> _DATA EXCERPTS_
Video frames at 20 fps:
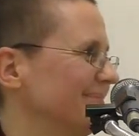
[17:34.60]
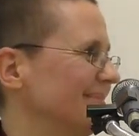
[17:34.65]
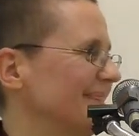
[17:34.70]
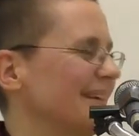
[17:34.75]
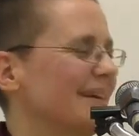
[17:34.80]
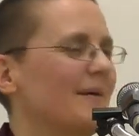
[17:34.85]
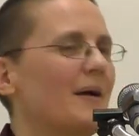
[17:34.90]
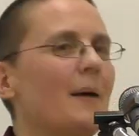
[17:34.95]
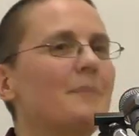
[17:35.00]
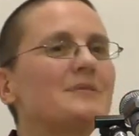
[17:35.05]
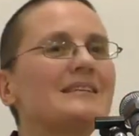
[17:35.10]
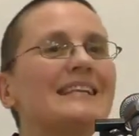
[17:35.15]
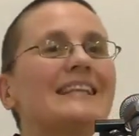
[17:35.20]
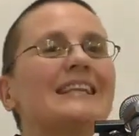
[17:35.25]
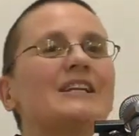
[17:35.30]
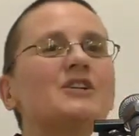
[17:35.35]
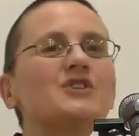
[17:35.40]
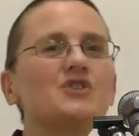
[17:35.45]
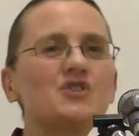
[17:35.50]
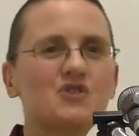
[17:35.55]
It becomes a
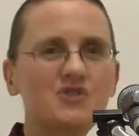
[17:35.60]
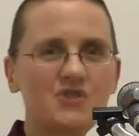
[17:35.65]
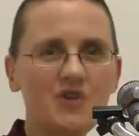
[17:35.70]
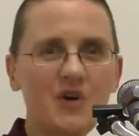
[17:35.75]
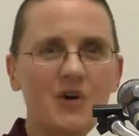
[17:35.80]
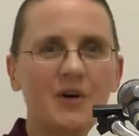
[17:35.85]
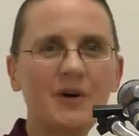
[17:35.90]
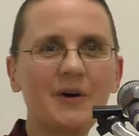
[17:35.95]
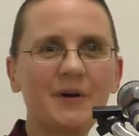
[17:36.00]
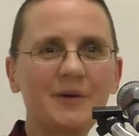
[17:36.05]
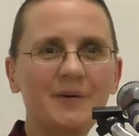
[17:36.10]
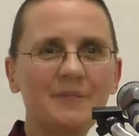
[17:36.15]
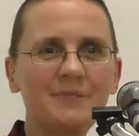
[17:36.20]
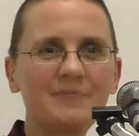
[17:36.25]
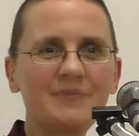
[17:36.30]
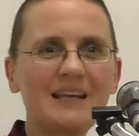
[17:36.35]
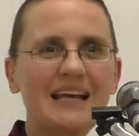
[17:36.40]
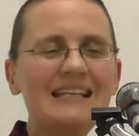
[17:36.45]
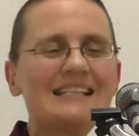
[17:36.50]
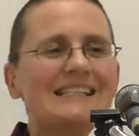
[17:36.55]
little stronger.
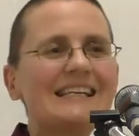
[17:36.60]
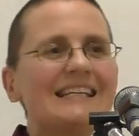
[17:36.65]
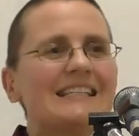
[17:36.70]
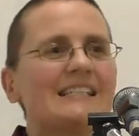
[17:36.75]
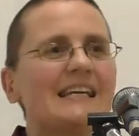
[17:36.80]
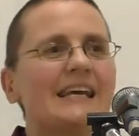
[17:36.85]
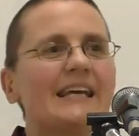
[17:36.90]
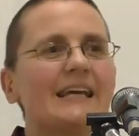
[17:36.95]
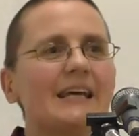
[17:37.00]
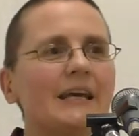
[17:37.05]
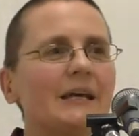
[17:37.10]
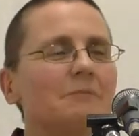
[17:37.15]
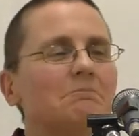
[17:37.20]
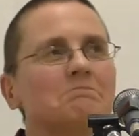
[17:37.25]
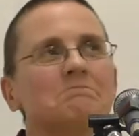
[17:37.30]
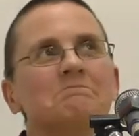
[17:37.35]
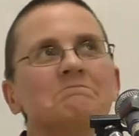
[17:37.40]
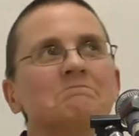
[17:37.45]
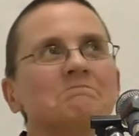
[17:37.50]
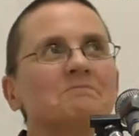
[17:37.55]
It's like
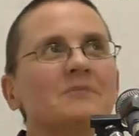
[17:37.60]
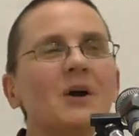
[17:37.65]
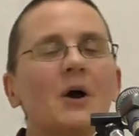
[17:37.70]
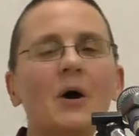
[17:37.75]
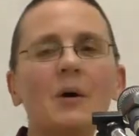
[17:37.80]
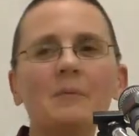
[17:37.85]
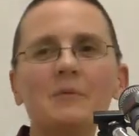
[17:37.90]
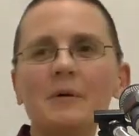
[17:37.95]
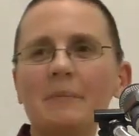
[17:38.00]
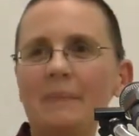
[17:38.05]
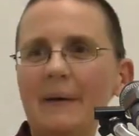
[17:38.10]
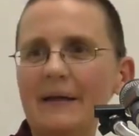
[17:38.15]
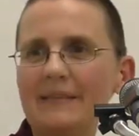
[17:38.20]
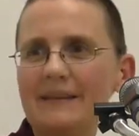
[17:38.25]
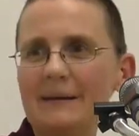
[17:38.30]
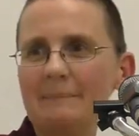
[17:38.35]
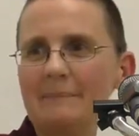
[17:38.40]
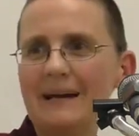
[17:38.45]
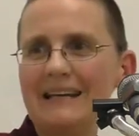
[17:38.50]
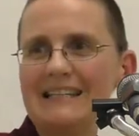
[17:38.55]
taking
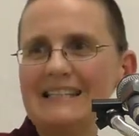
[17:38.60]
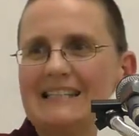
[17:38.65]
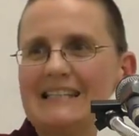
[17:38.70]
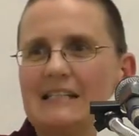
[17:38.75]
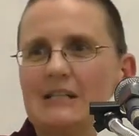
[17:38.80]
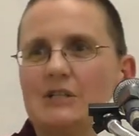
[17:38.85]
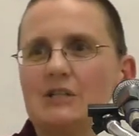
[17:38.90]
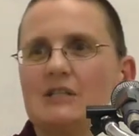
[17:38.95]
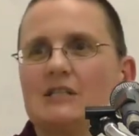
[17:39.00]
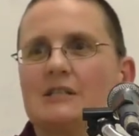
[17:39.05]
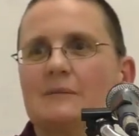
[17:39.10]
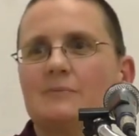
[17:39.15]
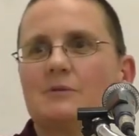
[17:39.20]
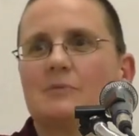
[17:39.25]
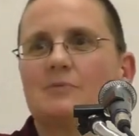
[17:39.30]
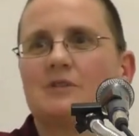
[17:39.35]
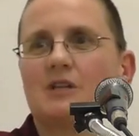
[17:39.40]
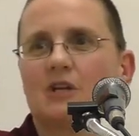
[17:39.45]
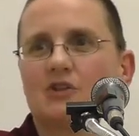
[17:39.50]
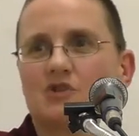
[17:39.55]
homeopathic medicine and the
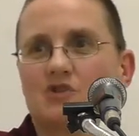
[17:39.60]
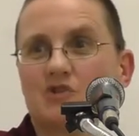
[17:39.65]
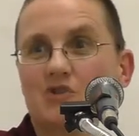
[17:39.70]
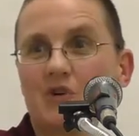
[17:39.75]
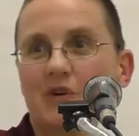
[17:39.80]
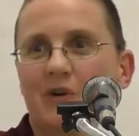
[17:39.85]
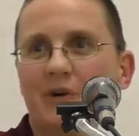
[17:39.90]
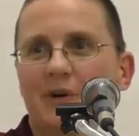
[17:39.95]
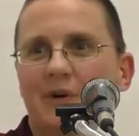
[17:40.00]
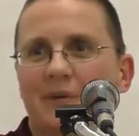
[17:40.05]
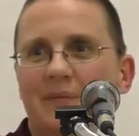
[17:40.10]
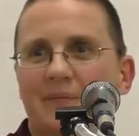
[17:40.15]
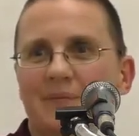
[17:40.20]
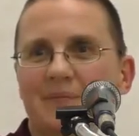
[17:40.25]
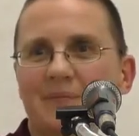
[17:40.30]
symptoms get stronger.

> _TASK TO CARRY OUT_
In your output, repeat the listing above exactly and include none of the pictures.

> _EXERCISE SOLUTION_
Video frames at 20 fps:
[17:34.60]
[17:34.65]
[17:34.70]
[17:34.75]
[17:34.80]
[17:34.85]
[17:34.90]
[17:34.95]
[17:35.00]
[17:35.05]
[17:35.10]
[17:35.15]
[17:35.20]
[17:35.25]
[17:35.30]
[17:35.35]
[17:35.40]
[17:35.45]
[17:35.50]
[17:35.55]
It becomes a
[17:35.60]
[17:35.65]
[17:35.70]
[17:35.75]
[17:35.80]
[17:35.85]
[17:35.90]
[17:35.95]
[17:36.00]
[17:36.05]
[17:36.10]
[17:36.15]
[17:36.20]
[17:36.25]
[17:36.30]
[17:36.35]
[17:36.40]
[17:36.45]
[17:36.50]
[17:36.55]
little stronger.
[17:36.60]
[17:36.65]
[17:36.70]
[17:36.75]
[17:36.80]
[17:36.85]
[17:36.90]
[17:36.95]
[17:37.00]
[17:37.05]
[17:37.10]
[17:37.15]
[17:37.20]
[17:37.25]
[17:37.30]
[17:37.35]
[17:37.40]
[17:37.45]
[17:37.50]
[17:37.55]
It's like
[17:37.60]
[17:37.65]
[17:37.70]
[17:37.75]
[17:37.80]
[17:37.85]
[17:37.90]
[17:37.95]
[17:38.00]
[17:38.05]
[17:38.10]
[17:38.15]
[17:38.20]
[17:38.25]
[17:38.30]
[17:38.35]
[17:38.40]
[17:38.45]
[17:38.50]
[17:38.55]
taking
[17:38.60]
[17:38.65]
[17:38.70]
[17:38.75]
[17:38.80]
[17:38.85]
[17:38.90]
[17:38.95]
[17:39.00]
[17:39.05]
[17:39.10]
[17:39.15]
[17:39.20]
[17:39.25]
[17:39.30]
[17:39.35]
[17:39.40]
[17:39.45]
[17:39.50]
[17:39.55]
homeopathic medicine and the
[17:39.60]
[17:39.65]
[17:39.70]
[17:39.75]
[17:39.80]
[17:39.85]
[17:39.90]
[17:39.95]
[17:40.00]
[17:40.05]
[17:40.10]
[17:40.15]
[17:40.20]
[17:40.25]
[17:40.30]
symptoms get stronger.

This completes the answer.